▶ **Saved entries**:
※ ※ ※
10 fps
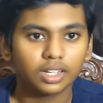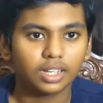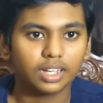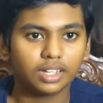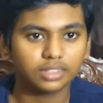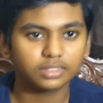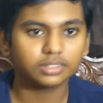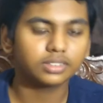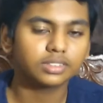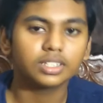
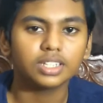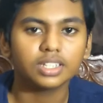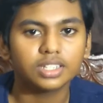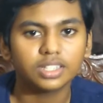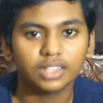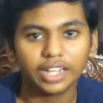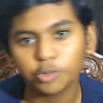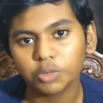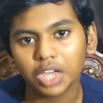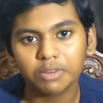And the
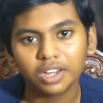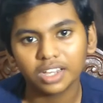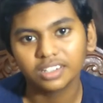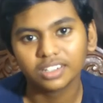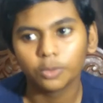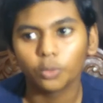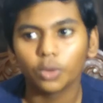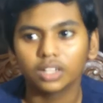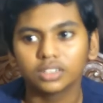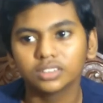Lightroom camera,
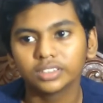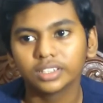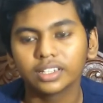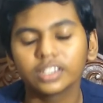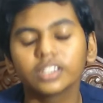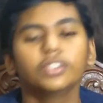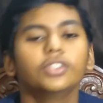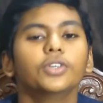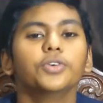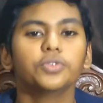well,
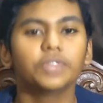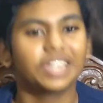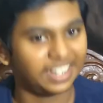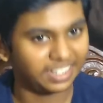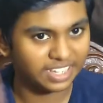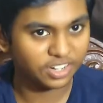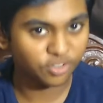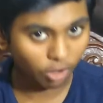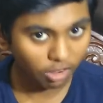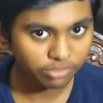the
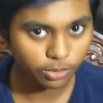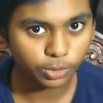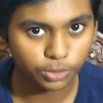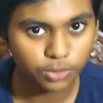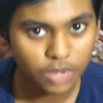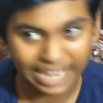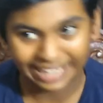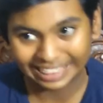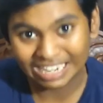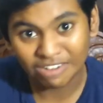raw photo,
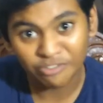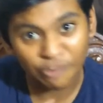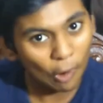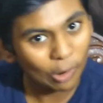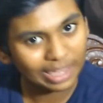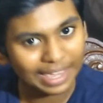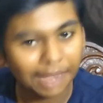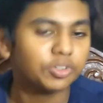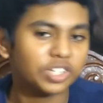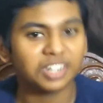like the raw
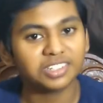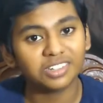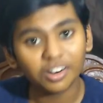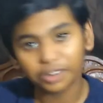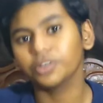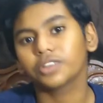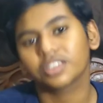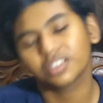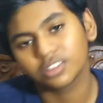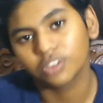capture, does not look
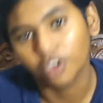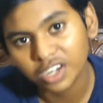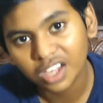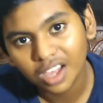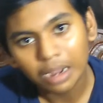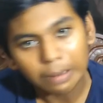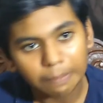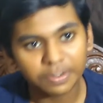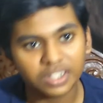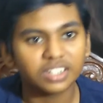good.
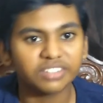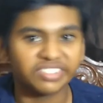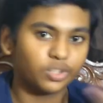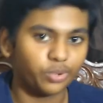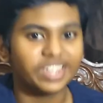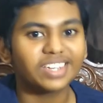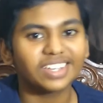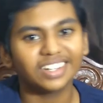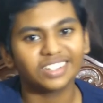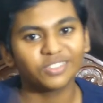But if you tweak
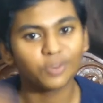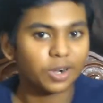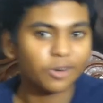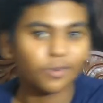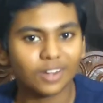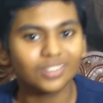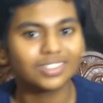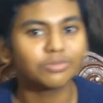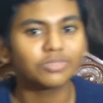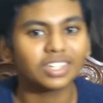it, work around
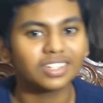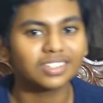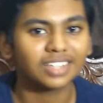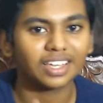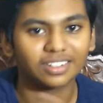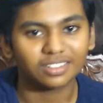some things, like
※ ※ ※
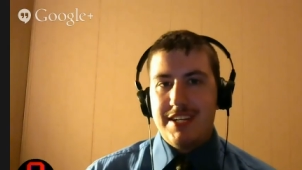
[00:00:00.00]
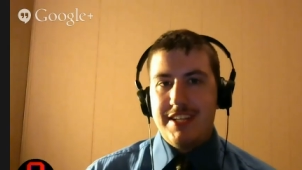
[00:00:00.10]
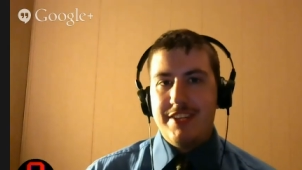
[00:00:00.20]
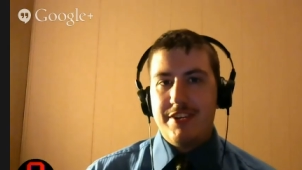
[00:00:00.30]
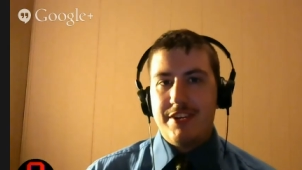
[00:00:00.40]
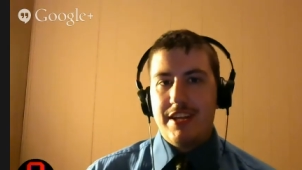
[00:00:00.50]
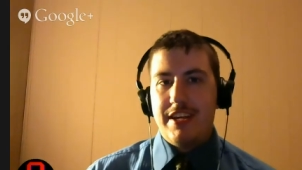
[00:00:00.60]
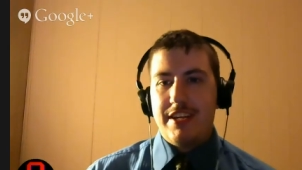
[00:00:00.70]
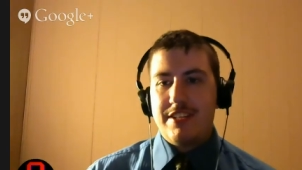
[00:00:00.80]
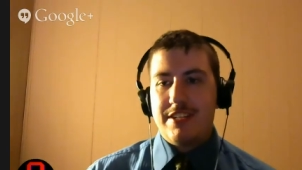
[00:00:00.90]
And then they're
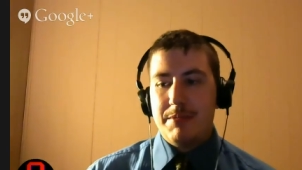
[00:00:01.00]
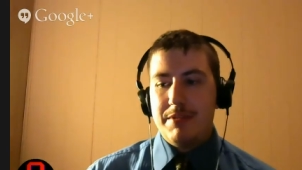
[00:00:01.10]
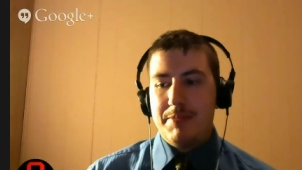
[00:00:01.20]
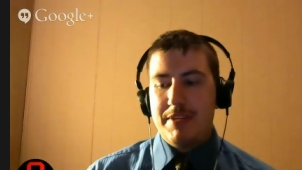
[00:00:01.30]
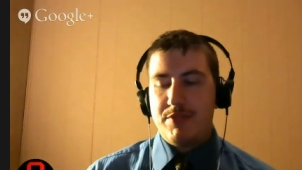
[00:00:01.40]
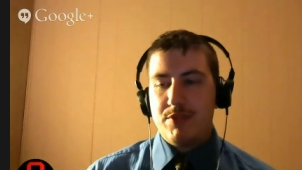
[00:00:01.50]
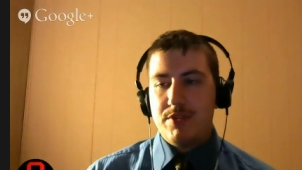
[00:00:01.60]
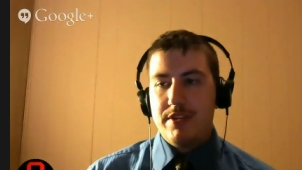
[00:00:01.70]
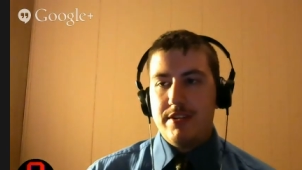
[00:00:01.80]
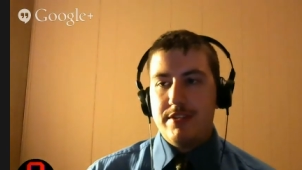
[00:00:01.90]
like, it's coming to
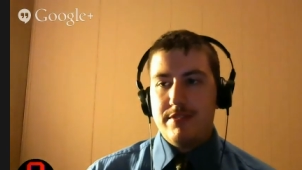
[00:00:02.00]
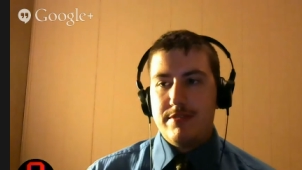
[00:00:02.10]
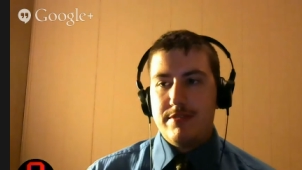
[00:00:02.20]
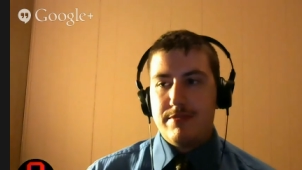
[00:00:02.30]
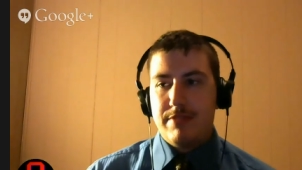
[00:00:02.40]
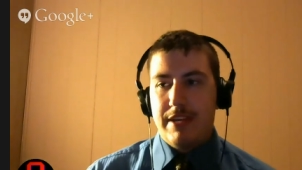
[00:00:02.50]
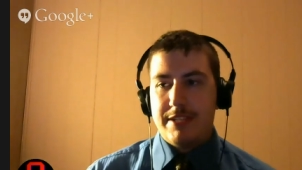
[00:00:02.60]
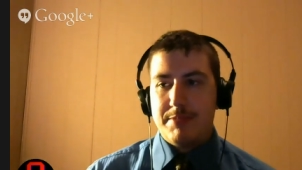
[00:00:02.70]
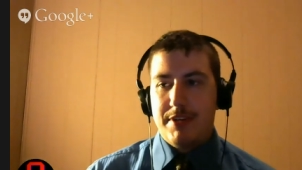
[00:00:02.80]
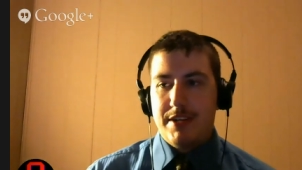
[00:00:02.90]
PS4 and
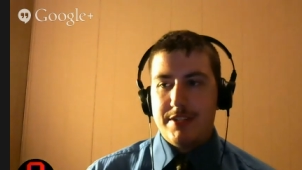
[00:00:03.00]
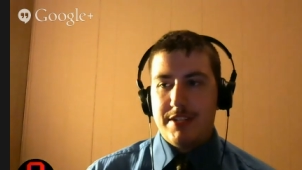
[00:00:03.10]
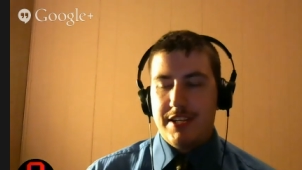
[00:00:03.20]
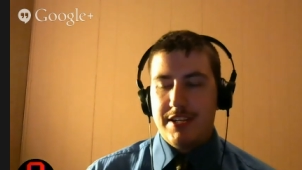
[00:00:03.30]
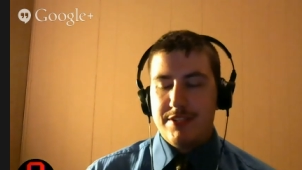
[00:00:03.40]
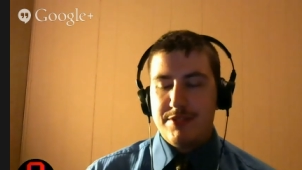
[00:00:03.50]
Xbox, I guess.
※ ※ ※
▶ **EXERCISE DETAILS**:
Transcribe exactly the lines above, beginning at the one with "[00:00:00.70]" and going up to and including the one with "[00:00:03.40]". Pictures do not belong in the copy.

▶ **TASK RESULT**:
[00:00:00.70]
[00:00:00.80]
[00:00:00.90]
And then they're
[00:00:01.00]
[00:00:01.10]
[00:00:01.20]
[00:00:01.30]
[00:00:01.40]
[00:00:01.50]
[00:00:01.60]
[00:00:01.70]
[00:00:01.80]
[00:00:01.90]
like, it's coming to
[00:00:02.00]
[00:00:02.10]
[00:00:02.20]
[00:00:02.30]
[00:00:02.40]
[00:00:02.50]
[00:00:02.60]
[00:00:02.70]
[00:00:02.80]
[00:00:02.90]
PS4 and
[00:00:03.00]
[00:00:03.10]
[00:00:03.20]
[00:00:03.30]
[00:00:03.40]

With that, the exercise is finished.